Abilities that are present in larger models but not in smaller models.

AGI

Reducing computation complexity, thinking like humans, multi-modality, emotional intelligence, ethical reasoning, and more are necessary to achieve AGI.

Transformers applications

Text, speech, vision (analyzing images like vision transformers), generating images (DalL-E), videos (Sora), robotics (Voyager), and playing games (AlphaGo).

Some of the challenges that LLM face

1)Continual learning: Infinite and permanent self-improvement. How can LLMs learn similarly to us? We don’t spend every two months reading all text online to update our knowledge, so how can LLMs do the same as humans?

2)Model editing: Can we edit specific nodes in the model without the need to update all the weights? I found this idea interesting and have linked a related paper in the comments.

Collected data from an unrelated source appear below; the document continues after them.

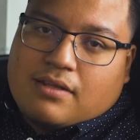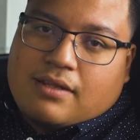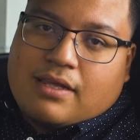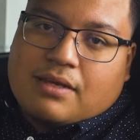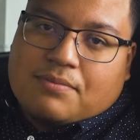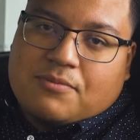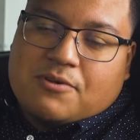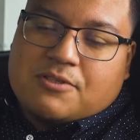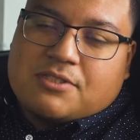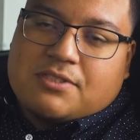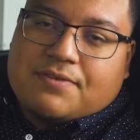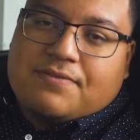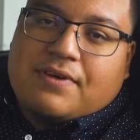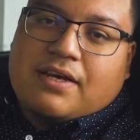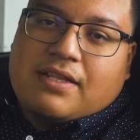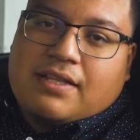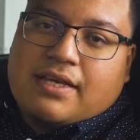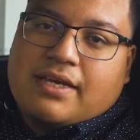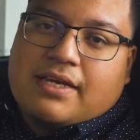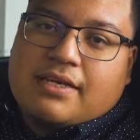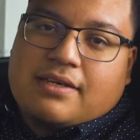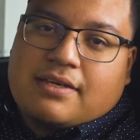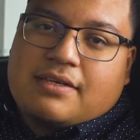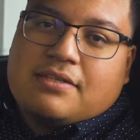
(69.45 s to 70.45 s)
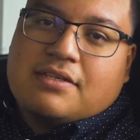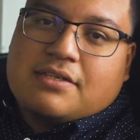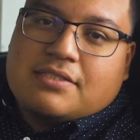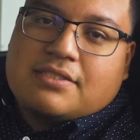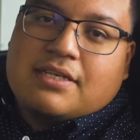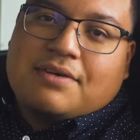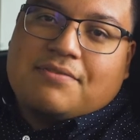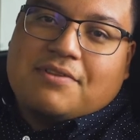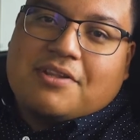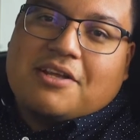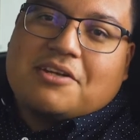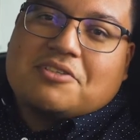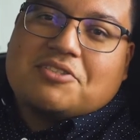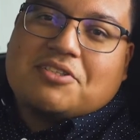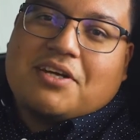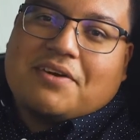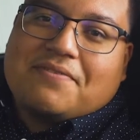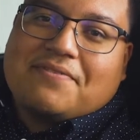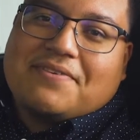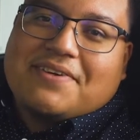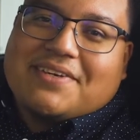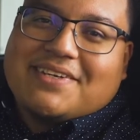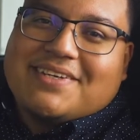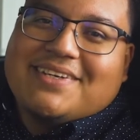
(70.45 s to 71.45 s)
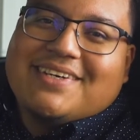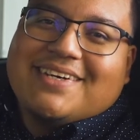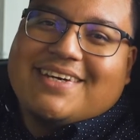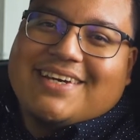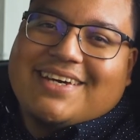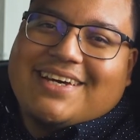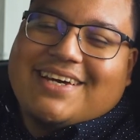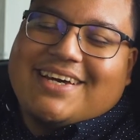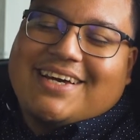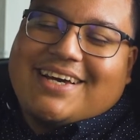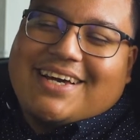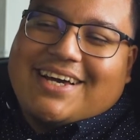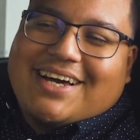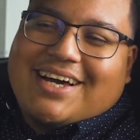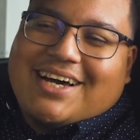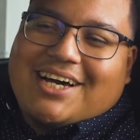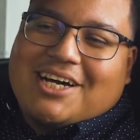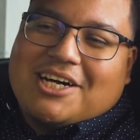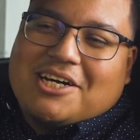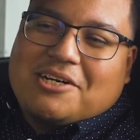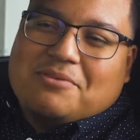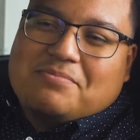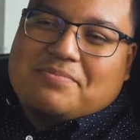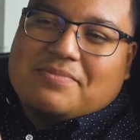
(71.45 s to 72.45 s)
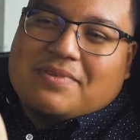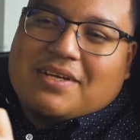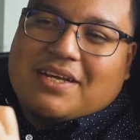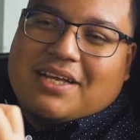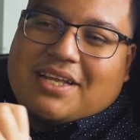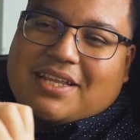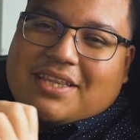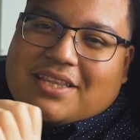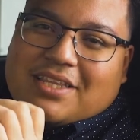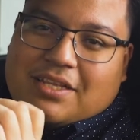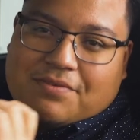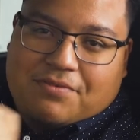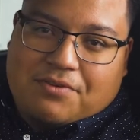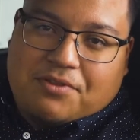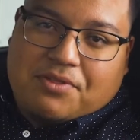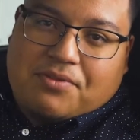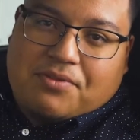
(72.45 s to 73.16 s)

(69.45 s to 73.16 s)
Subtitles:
like most of LA, it does have a lot of traffic. Level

3)Chain of thought: CoT works effectively for models of approximately 100B parameters or more. It seems small models forget some steps during reasoning or do not understand what is required to do.

4)Socratic Questioning: Taken from their slides -> “Divide-and-conquer fashion algorithm that simulates the self-questioning and recursive thinking process. Self-questioning module using a large-scale LM to propose subproblems related to the original problem as intermediate steps and recursively backtracks and answers the sub-problems to reach the original problem.”

They also gave information about agents, multi-agents like agent-computer interaction: using API, or direct interaction using browser or desktop control. This is more interesting.